## Stored records
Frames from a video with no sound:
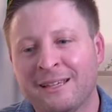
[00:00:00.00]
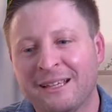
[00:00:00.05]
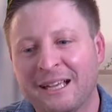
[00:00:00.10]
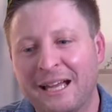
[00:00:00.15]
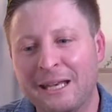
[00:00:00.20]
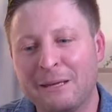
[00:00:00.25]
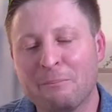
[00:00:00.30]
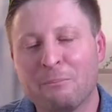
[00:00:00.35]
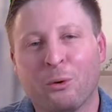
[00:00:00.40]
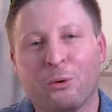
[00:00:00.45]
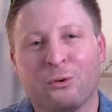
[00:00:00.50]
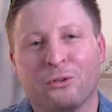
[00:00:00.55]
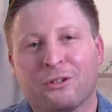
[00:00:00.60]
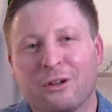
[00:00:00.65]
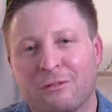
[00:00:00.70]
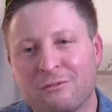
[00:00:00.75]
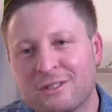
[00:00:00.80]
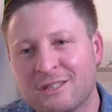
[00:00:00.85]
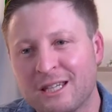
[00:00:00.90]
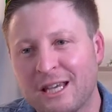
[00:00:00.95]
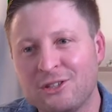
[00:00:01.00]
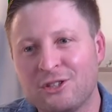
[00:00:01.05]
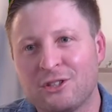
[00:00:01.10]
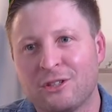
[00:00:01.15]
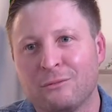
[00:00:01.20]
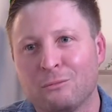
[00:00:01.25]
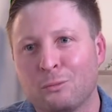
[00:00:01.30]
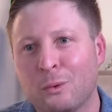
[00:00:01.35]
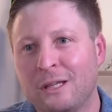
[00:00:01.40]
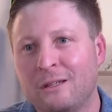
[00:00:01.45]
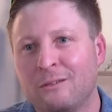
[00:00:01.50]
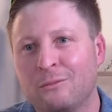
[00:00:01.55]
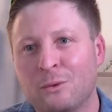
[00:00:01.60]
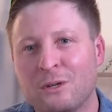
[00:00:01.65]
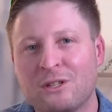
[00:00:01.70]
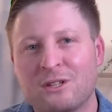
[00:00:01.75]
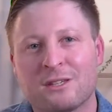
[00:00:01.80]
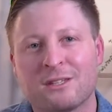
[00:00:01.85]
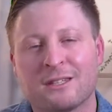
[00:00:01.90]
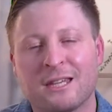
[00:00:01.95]
An important conversation. We, we
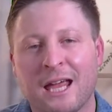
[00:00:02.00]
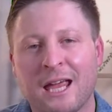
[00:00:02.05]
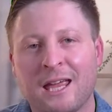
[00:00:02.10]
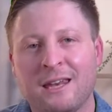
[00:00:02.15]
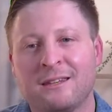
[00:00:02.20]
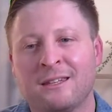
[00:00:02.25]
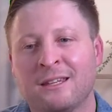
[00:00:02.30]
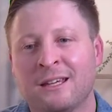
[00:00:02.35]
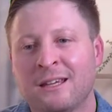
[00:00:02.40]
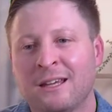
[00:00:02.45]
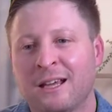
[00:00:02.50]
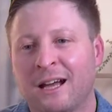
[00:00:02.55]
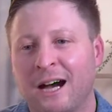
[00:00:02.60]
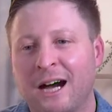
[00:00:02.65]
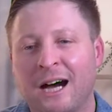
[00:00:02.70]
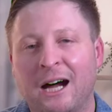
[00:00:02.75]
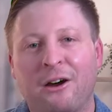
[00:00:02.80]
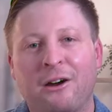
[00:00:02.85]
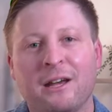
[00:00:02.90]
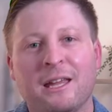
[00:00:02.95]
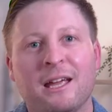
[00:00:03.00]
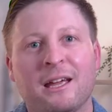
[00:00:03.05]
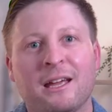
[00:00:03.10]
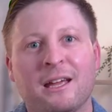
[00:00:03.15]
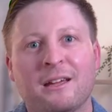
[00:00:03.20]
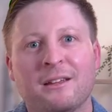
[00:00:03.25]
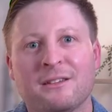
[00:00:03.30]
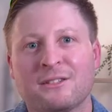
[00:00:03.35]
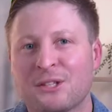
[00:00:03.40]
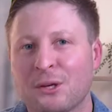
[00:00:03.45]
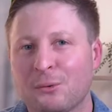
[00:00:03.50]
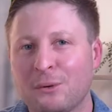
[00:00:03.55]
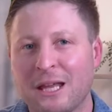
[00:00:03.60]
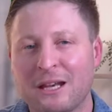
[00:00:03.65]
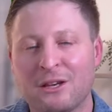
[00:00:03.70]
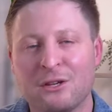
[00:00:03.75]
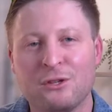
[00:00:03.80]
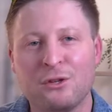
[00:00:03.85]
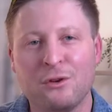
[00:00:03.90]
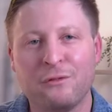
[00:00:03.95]
just had Aria, so we had
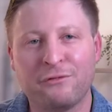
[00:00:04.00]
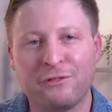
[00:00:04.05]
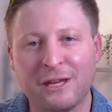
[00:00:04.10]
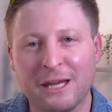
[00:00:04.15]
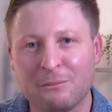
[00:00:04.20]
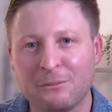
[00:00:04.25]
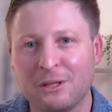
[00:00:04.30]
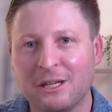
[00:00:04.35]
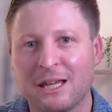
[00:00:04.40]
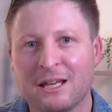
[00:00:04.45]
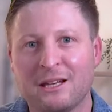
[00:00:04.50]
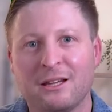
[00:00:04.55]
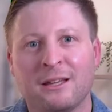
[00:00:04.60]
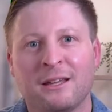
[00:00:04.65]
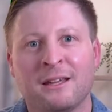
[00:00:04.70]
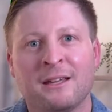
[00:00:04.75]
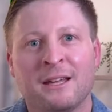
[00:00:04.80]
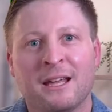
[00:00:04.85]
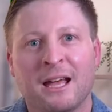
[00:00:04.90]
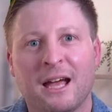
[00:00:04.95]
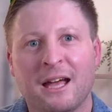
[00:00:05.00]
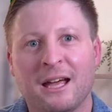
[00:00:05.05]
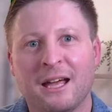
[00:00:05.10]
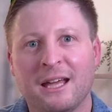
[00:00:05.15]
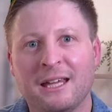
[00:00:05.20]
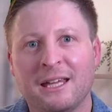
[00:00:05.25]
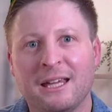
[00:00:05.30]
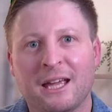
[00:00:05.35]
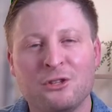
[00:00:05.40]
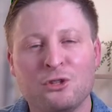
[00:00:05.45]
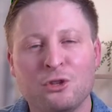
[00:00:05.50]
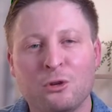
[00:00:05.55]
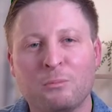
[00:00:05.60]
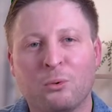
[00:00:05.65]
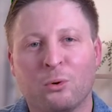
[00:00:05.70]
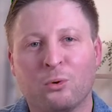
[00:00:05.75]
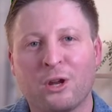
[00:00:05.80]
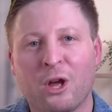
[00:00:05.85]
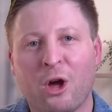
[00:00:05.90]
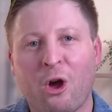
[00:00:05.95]
a new family, had a, a, a
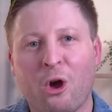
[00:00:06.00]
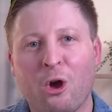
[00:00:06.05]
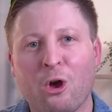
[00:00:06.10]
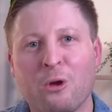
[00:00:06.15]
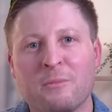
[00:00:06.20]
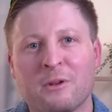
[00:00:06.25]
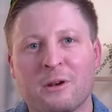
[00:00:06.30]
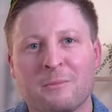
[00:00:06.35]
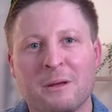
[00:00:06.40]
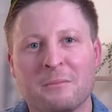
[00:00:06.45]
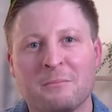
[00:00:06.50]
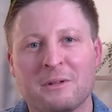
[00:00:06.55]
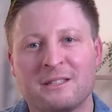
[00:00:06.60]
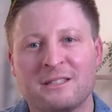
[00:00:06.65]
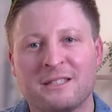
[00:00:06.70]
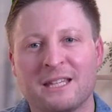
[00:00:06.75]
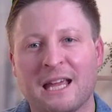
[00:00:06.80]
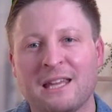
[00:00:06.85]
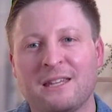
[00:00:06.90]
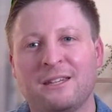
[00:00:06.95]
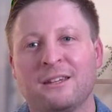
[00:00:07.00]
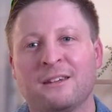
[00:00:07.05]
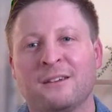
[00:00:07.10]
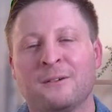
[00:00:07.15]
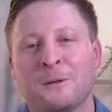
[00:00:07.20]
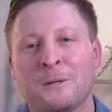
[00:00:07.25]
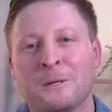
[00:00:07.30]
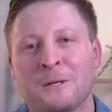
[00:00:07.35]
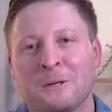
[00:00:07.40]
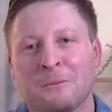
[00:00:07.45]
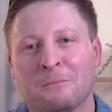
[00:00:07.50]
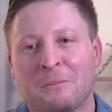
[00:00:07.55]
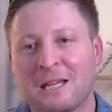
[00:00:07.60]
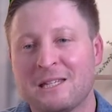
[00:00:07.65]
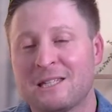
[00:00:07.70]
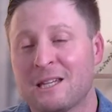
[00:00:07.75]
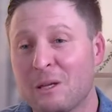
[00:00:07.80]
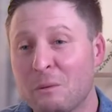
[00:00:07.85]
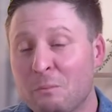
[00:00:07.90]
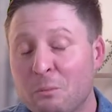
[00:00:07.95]
newborn at home, and I remember Tanya
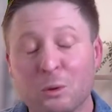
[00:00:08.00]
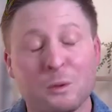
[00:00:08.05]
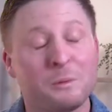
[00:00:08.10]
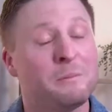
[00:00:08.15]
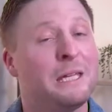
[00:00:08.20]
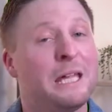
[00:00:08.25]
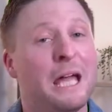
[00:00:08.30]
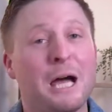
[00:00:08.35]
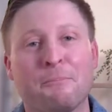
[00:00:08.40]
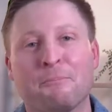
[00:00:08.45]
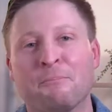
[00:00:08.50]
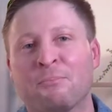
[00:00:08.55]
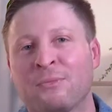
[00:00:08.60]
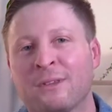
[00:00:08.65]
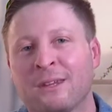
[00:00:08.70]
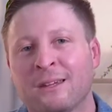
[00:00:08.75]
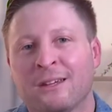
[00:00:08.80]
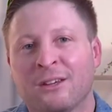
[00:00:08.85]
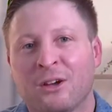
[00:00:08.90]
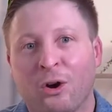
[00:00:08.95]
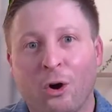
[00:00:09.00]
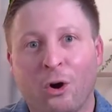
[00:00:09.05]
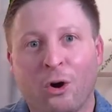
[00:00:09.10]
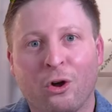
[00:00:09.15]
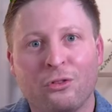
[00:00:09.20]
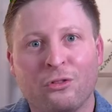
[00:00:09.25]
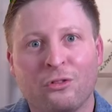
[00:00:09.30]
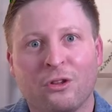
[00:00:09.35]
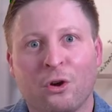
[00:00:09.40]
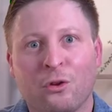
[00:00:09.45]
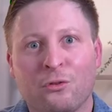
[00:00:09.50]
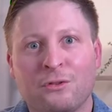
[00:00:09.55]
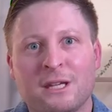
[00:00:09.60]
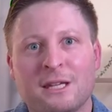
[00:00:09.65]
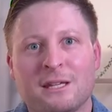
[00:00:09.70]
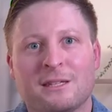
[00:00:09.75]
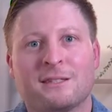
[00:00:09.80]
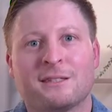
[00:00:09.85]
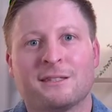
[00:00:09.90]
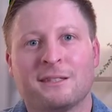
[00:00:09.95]
basically pulling me up on, on
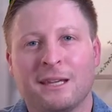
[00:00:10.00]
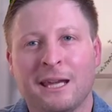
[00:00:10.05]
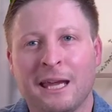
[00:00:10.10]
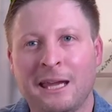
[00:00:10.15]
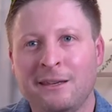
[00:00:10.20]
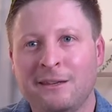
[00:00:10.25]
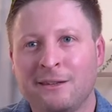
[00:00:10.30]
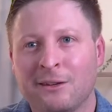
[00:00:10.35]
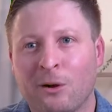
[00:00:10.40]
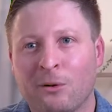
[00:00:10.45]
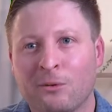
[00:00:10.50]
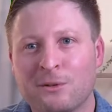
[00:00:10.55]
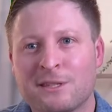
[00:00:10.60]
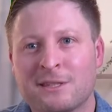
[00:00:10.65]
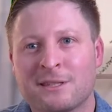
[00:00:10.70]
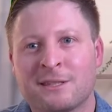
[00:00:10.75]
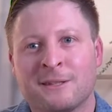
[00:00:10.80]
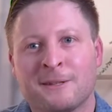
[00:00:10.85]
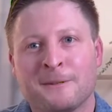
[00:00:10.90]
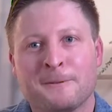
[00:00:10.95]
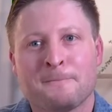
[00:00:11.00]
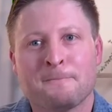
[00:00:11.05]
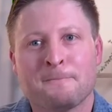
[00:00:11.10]
this, and I was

## REQUIREMENT
Omit the images and transcribe all of the records above word for word.

## RESULT OF THIS EXERCISE
Frames from a video with no sound:
[00:00:00.00]
[00:00:00.05]
[00:00:00.10]
[00:00:00.15]
[00:00:00.20]
[00:00:00.25]
[00:00:00.30]
[00:00:00.35]
[00:00:00.40]
[00:00:00.45]
[00:00:00.50]
[00:00:00.55]
[00:00:00.60]
[00:00:00.65]
[00:00:00.70]
[00:00:00.75]
[00:00:00.80]
[00:00:00.85]
[00:00:00.90]
[00:00:00.95]
[00:00:01.00]
[00:00:01.05]
[00:00:01.10]
[00:00:01.15]
[00:00:01.20]
[00:00:01.25]
[00:00:01.30]
[00:00:01.35]
[00:00:01.40]
[00:00:01.45]
[00:00:01.50]
[00:00:01.55]
[00:00:01.60]
[00:00:01.65]
[00:00:01.70]
[00:00:01.75]
[00:00:01.80]
[00:00:01.85]
[00:00:01.90]
[00:00:01.95]
An important conversation. We, we
[00:00:02.00]
[00:00:02.05]
[00:00:02.10]
[00:00:02.15]
[00:00:02.20]
[00:00:02.25]
[00:00:02.30]
[00:00:02.35]
[00:00:02.40]
[00:00:02.45]
[00:00:02.50]
[00:00:02.55]
[00:00:02.60]
[00:00:02.65]
[00:00:02.70]
[00:00:02.75]
[00:00:02.80]
[00:00:02.85]
[00:00:02.90]
[00:00:02.95]
[00:00:03.00]
[00:00:03.05]
[00:00:03.10]
[00:00:03.15]
[00:00:03.20]
[00:00:03.25]
[00:00:03.30]
[00:00:03.35]
[00:00:03.40]
[00:00:03.45]
[00:00:03.50]
[00:00:03.55]
[00:00:03.60]
[00:00:03.65]
[00:00:03.70]
[00:00:03.75]
[00:00:03.80]
[00:00:03.85]
[00:00:03.90]
[00:00:03.95]
just had Aria, so we had
[00:00:04.00]
[00:00:04.05]
[00:00:04.10]
[00:00:04.15]
[00:00:04.20]
[00:00:04.25]
[00:00:04.30]
[00:00:04.35]
[00:00:04.40]
[00:00:04.45]
[00:00:04.50]
[00:00:04.55]
[00:00:04.60]
[00:00:04.65]
[00:00:04.70]
[00:00:04.75]
[00:00:04.80]
[00:00:04.85]
[00:00:04.90]
[00:00:04.95]
[00:00:05.00]
[00:00:05.05]
[00:00:05.10]
[00:00:05.15]
[00:00:05.20]
[00:00:05.25]
[00:00:05.30]
[00:00:05.35]
[00:00:05.40]
[00:00:05.45]
[00:00:05.50]
[00:00:05.55]
[00:00:05.60]
[00:00:05.65]
[00:00:05.70]
[00:00:05.75]
[00:00:05.80]
[00:00:05.85]
[00:00:05.90]
[00:00:05.95]
a new family, had a, a, a
[00:00:06.00]
[00:00:06.05]
[00:00:06.10]
[00:00:06.15]
[00:00:06.20]
[00:00:06.25]
[00:00:06.30]
[00:00:06.35]
[00:00:06.40]
[00:00:06.45]
[00:00:06.50]
[00:00:06.55]
[00:00:06.60]
[00:00:06.65]
[00:00:06.70]
[00:00:06.75]
[00:00:06.80]
[00:00:06.85]
[00:00:06.90]
[00:00:06.95]
[00:00:07.00]
[00:00:07.05]
[00:00:07.10]
[00:00:07.15]
[00:00:07.20]
[00:00:07.25]
[00:00:07.30]
[00:00:07.35]
[00:00:07.40]
[00:00:07.45]
[00:00:07.50]
[00:00:07.55]
[00:00:07.60]
[00:00:07.65]
[00:00:07.70]
[00:00:07.75]
[00:00:07.80]
[00:00:07.85]
[00:00:07.90]
[00:00:07.95]
newborn at home, and I remember Tanya
[00:00:08.00]
[00:00:08.05]
[00:00:08.10]
[00:00:08.15]
[00:00:08.20]
[00:00:08.25]
[00:00:08.30]
[00:00:08.35]
[00:00:08.40]
[00:00:08.45]
[00:00:08.50]
[00:00:08.55]
[00:00:08.60]
[00:00:08.65]
[00:00:08.70]
[00:00:08.75]
[00:00:08.80]
[00:00:08.85]
[00:00:08.90]
[00:00:08.95]
[00:00:09.00]
[00:00:09.05]
[00:00:09.10]
[00:00:09.15]
[00:00:09.20]
[00:00:09.25]
[00:00:09.30]
[00:00:09.35]
[00:00:09.40]
[00:00:09.45]
[00:00:09.50]
[00:00:09.55]
[00:00:09.60]
[00:00:09.65]
[00:00:09.70]
[00:00:09.75]
[00:00:09.80]
[00:00:09.85]
[00:00:09.90]
[00:00:09.95]
basically pulling me up on, on
[00:00:10.00]
[00:00:10.05]
[00:00:10.10]
[00:00:10.15]
[00:00:10.20]
[00:00:10.25]
[00:00:10.30]
[00:00:10.35]
[00:00:10.40]
[00:00:10.45]
[00:00:10.50]
[00:00:10.55]
[00:00:10.60]
[00:00:10.65]
[00:00:10.70]
[00:00:10.75]
[00:00:10.80]
[00:00:10.85]
[00:00:10.90]
[00:00:10.95]
[00:00:11.00]
[00:00:11.05]
[00:00:11.10]
this, and I was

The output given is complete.